= Assignment =
Only one stretch of the records below should be repeated. It starts with the line containing "[00:07:21.35]" and goes on through the line containing "[00:07:23.08]", exactly as written.

Items from a dataset:

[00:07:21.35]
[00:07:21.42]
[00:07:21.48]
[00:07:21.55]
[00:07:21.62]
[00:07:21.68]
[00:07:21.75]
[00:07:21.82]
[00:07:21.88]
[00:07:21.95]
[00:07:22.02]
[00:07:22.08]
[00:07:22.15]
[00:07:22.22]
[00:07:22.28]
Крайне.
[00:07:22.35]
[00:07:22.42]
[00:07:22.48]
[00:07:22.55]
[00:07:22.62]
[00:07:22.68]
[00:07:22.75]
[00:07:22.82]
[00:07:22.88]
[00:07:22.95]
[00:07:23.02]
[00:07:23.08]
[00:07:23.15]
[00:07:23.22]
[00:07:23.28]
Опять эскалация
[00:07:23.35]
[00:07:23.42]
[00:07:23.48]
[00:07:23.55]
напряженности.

...

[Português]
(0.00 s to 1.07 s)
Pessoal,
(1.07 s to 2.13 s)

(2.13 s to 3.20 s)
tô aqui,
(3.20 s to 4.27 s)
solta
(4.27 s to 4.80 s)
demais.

--

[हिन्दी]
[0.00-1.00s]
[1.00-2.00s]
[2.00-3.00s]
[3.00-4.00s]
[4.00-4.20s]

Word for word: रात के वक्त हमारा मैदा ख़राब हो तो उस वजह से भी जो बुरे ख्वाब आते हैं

= Task solution =
[00:07:21.35]
[00:07:21.42]
[00:07:21.48]
[00:07:21.55]
[00:07:21.62]
[00:07:21.68]
[00:07:21.75]
[00:07:21.82]
[00:07:21.88]
[00:07:21.95]
[00:07:22.02]
[00:07:22.08]
[00:07:22.15]
[00:07:22.22]
[00:07:22.28]
Крайне.
[00:07:22.35]
[00:07:22.42]
[00:07:22.48]
[00:07:22.55]
[00:07:22.62]
[00:07:22.68]
[00:07:22.75]
[00:07:22.82]
[00:07:22.88]
[00:07:22.95]
[00:07:23.02]
[00:07:23.08]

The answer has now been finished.